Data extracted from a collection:
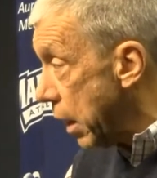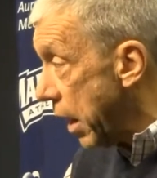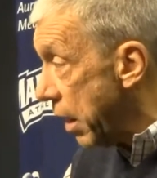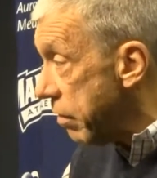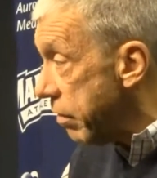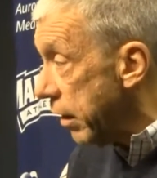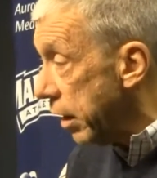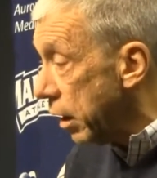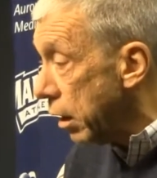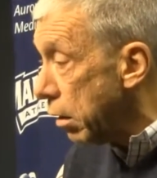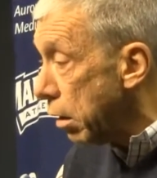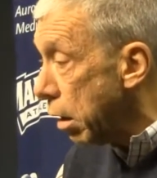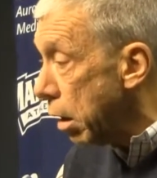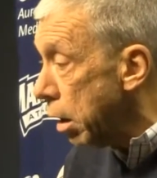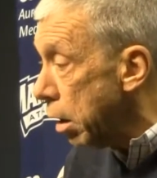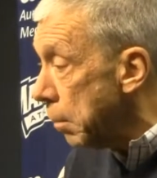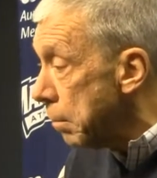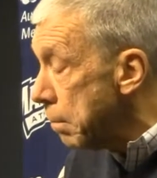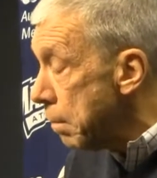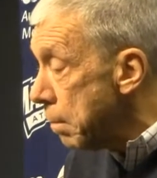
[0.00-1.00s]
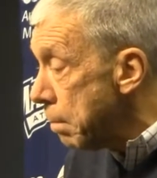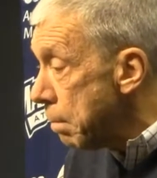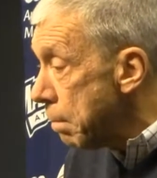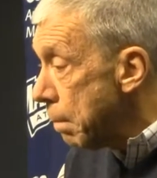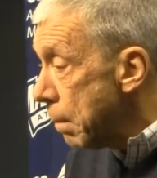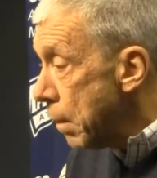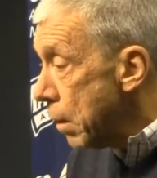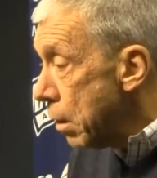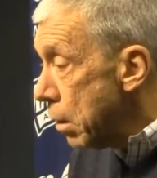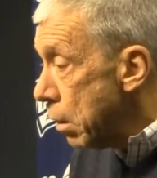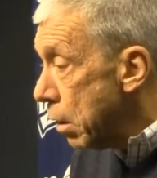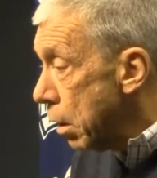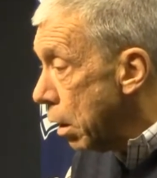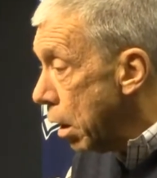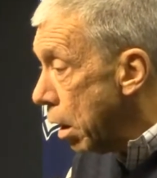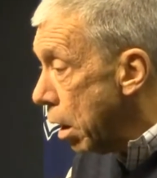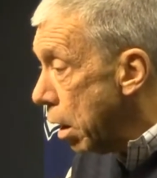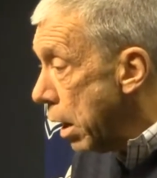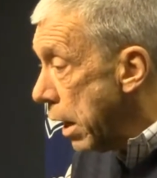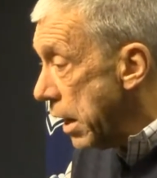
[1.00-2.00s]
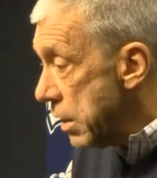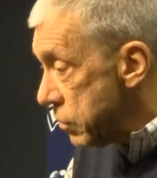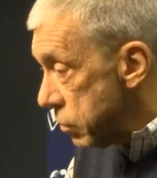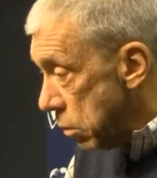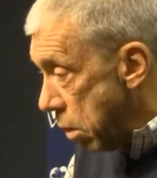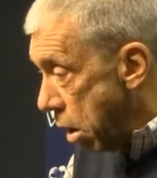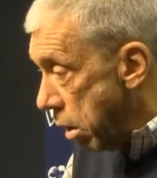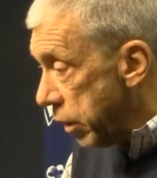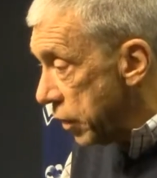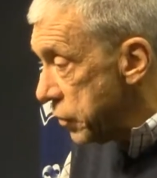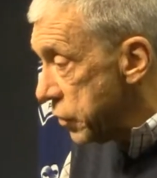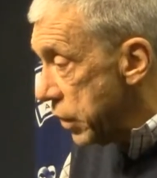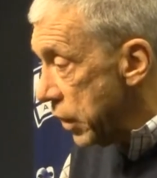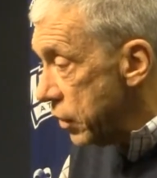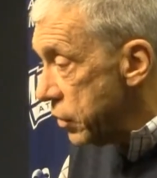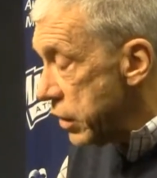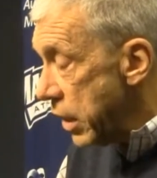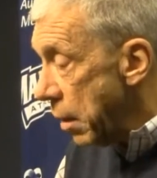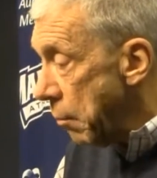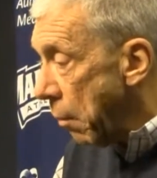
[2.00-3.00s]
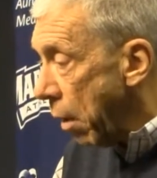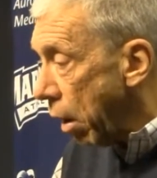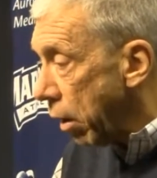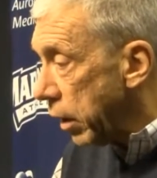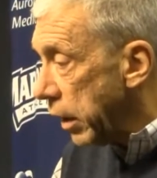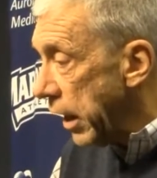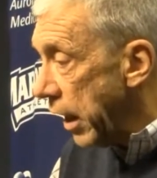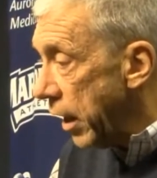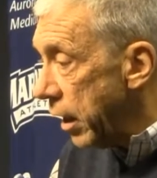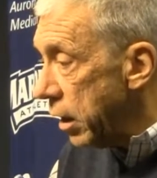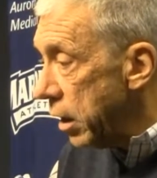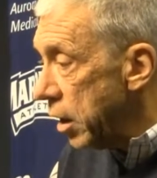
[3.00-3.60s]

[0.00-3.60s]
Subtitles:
I think as long as he's at Marquette,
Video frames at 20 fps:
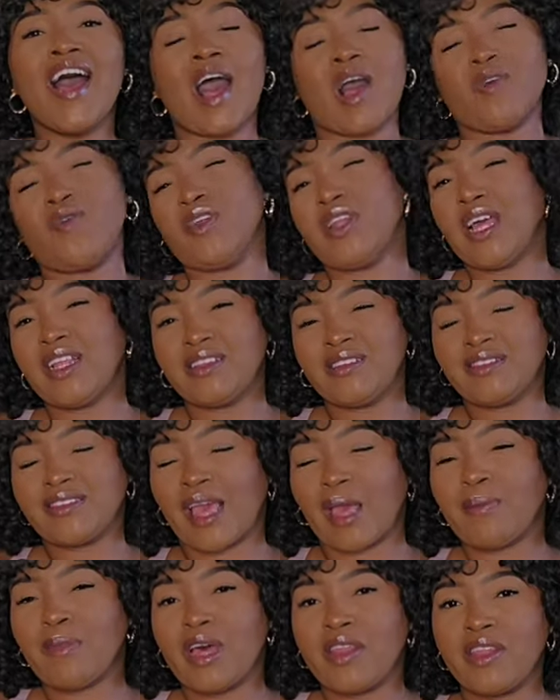I feel like this
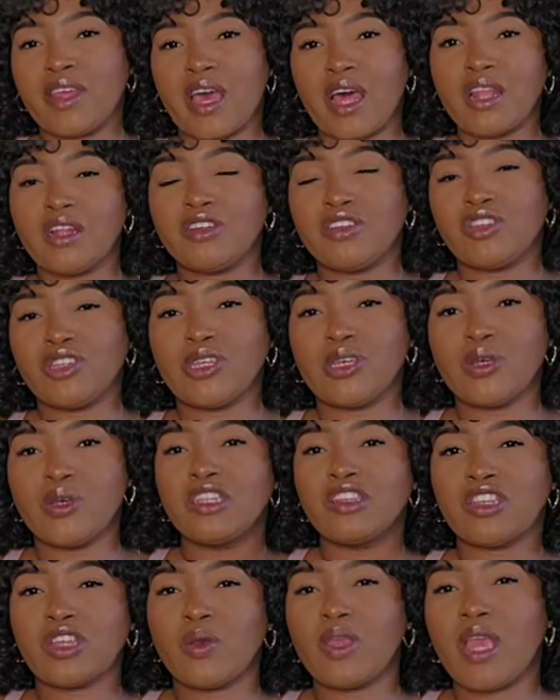came in other colors
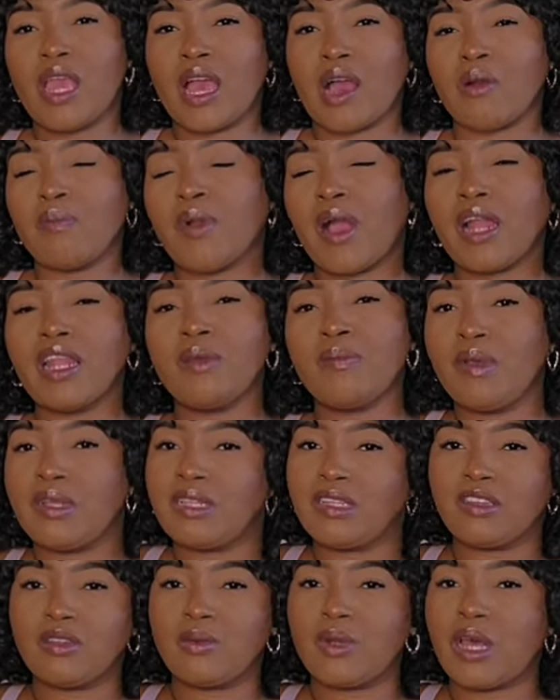too. So yeah, I'll probably pick
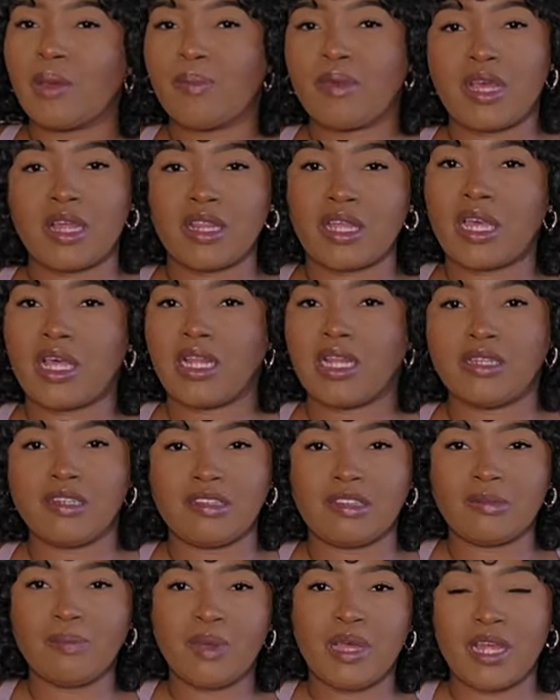this one up in other
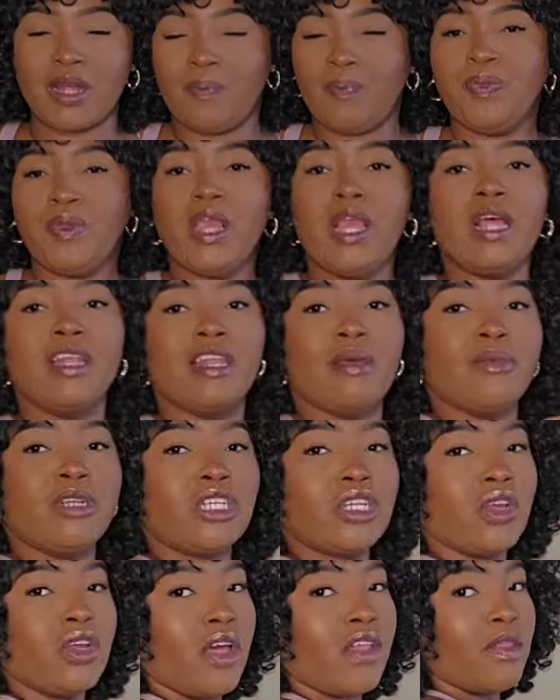colors. But let me
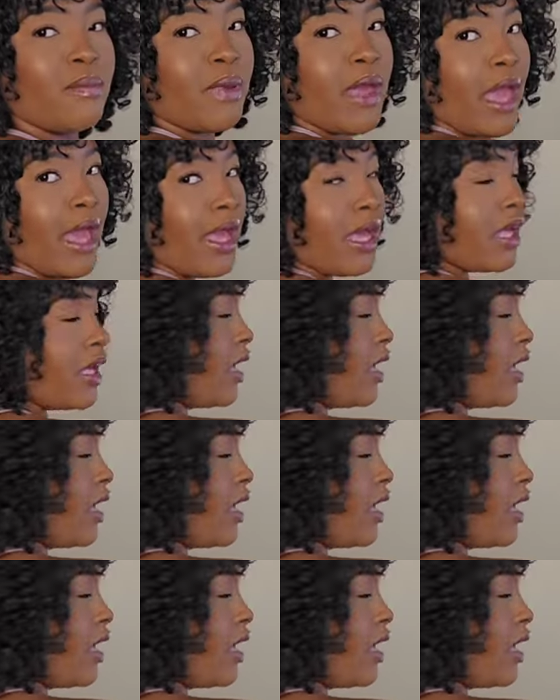show y'all the back.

▶ Exercise goal: Reproduce the data above in full, exactly, with the images removed.

▶ Task solution:
[0.00-1.00s]
[1.00-2.00s]
[2.00-3.00s]
[3.00-3.60s]

[0.00-3.60s]
Subtitles:
I think as long as he's at Marquette,
Video frames at 20 fps:
I feel like this
came in other colors
too. So yeah, I'll probably pick
this one up in other
colors. But let me
show y'all the back.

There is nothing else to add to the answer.